■ To do
Print all records exactly, pictures left out.

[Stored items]
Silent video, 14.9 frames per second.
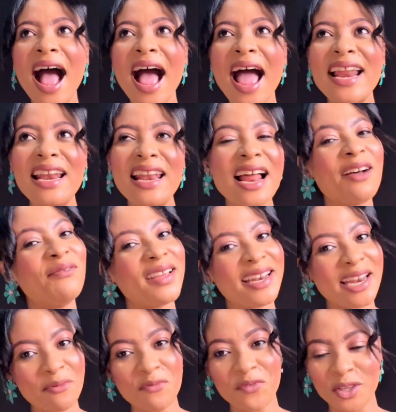I love the
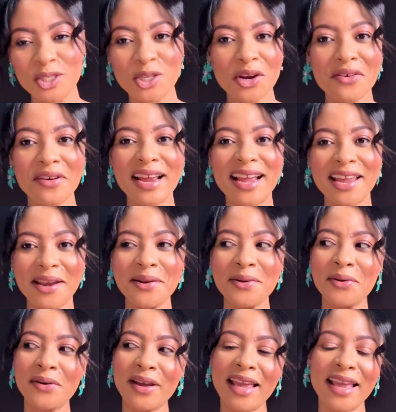name Victoria.
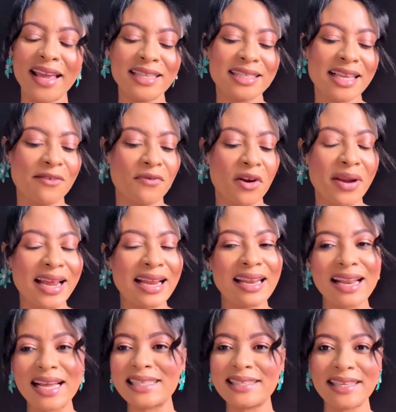It's a very
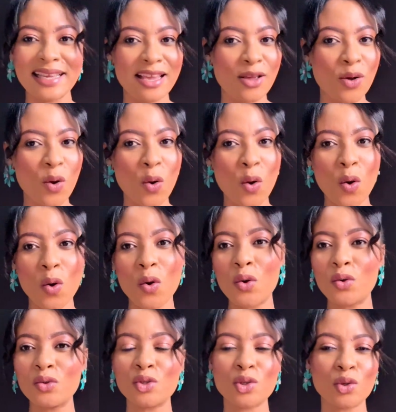classy,
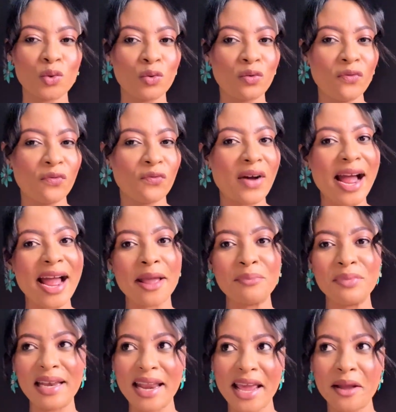old school vibe
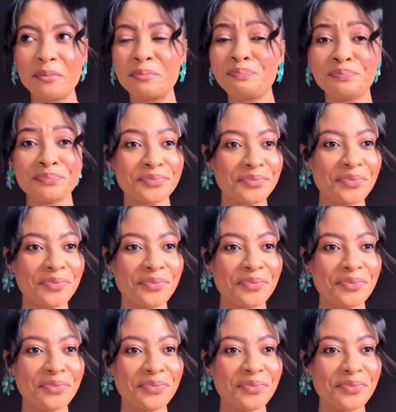name.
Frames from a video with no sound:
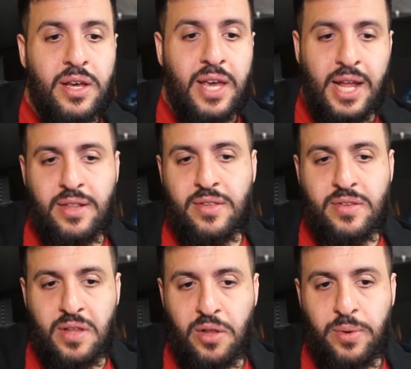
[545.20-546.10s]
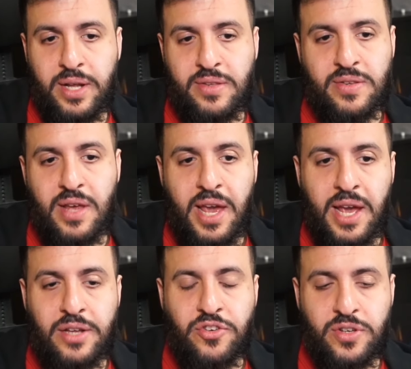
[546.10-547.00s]
get silhouettes
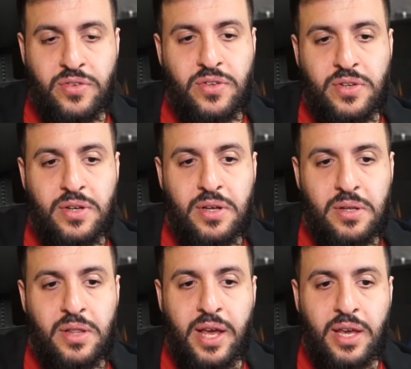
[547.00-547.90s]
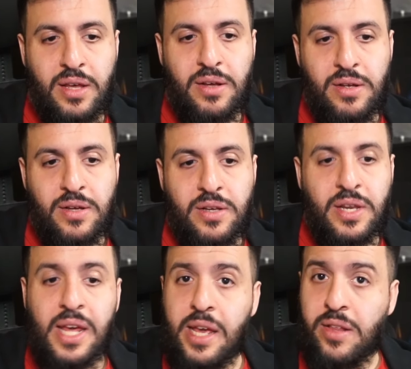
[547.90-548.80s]
and just like
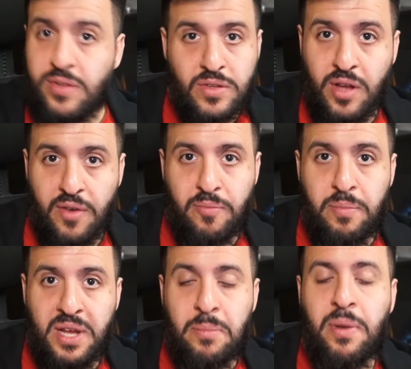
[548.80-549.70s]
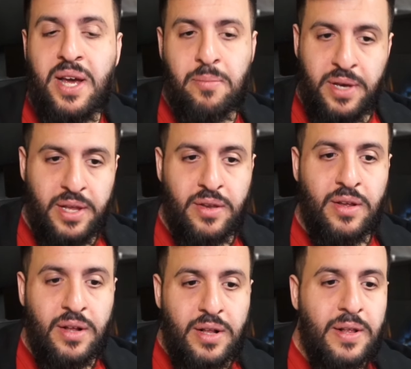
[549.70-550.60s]
tease stuff bit by bit.
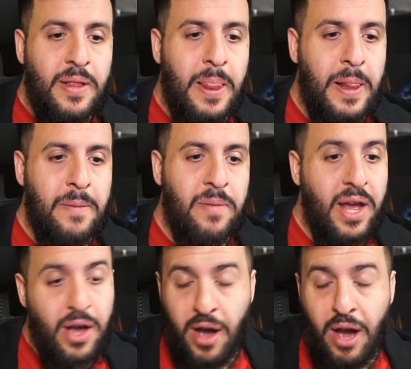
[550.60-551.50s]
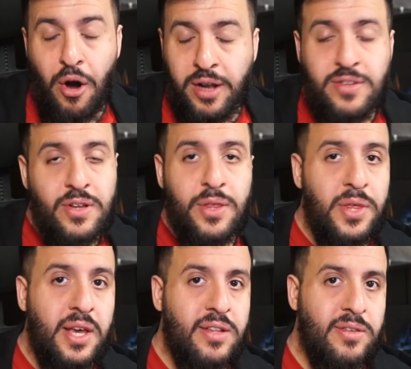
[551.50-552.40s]
Um, I honestly
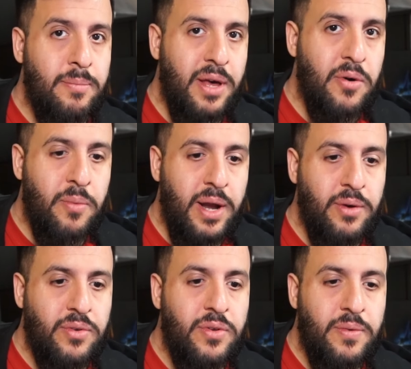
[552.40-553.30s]
think it's the better route.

■ Answer space
Silent video, 14.9 frames per second.
I love the
name Victoria.
It's a very
classy,
old school vibe
name.
Frames from a video with no sound:
[545.20-546.10s]
[546.10-547.00s]
get silhouettes
[547.00-547.90s]
[547.90-548.80s]
and just like
[548.80-549.70s]
[549.70-550.60s]
tease stuff bit by bit.
[550.60-551.50s]
[551.50-552.40s]
Um, I honestly
[552.40-553.30s]
think it's the better route.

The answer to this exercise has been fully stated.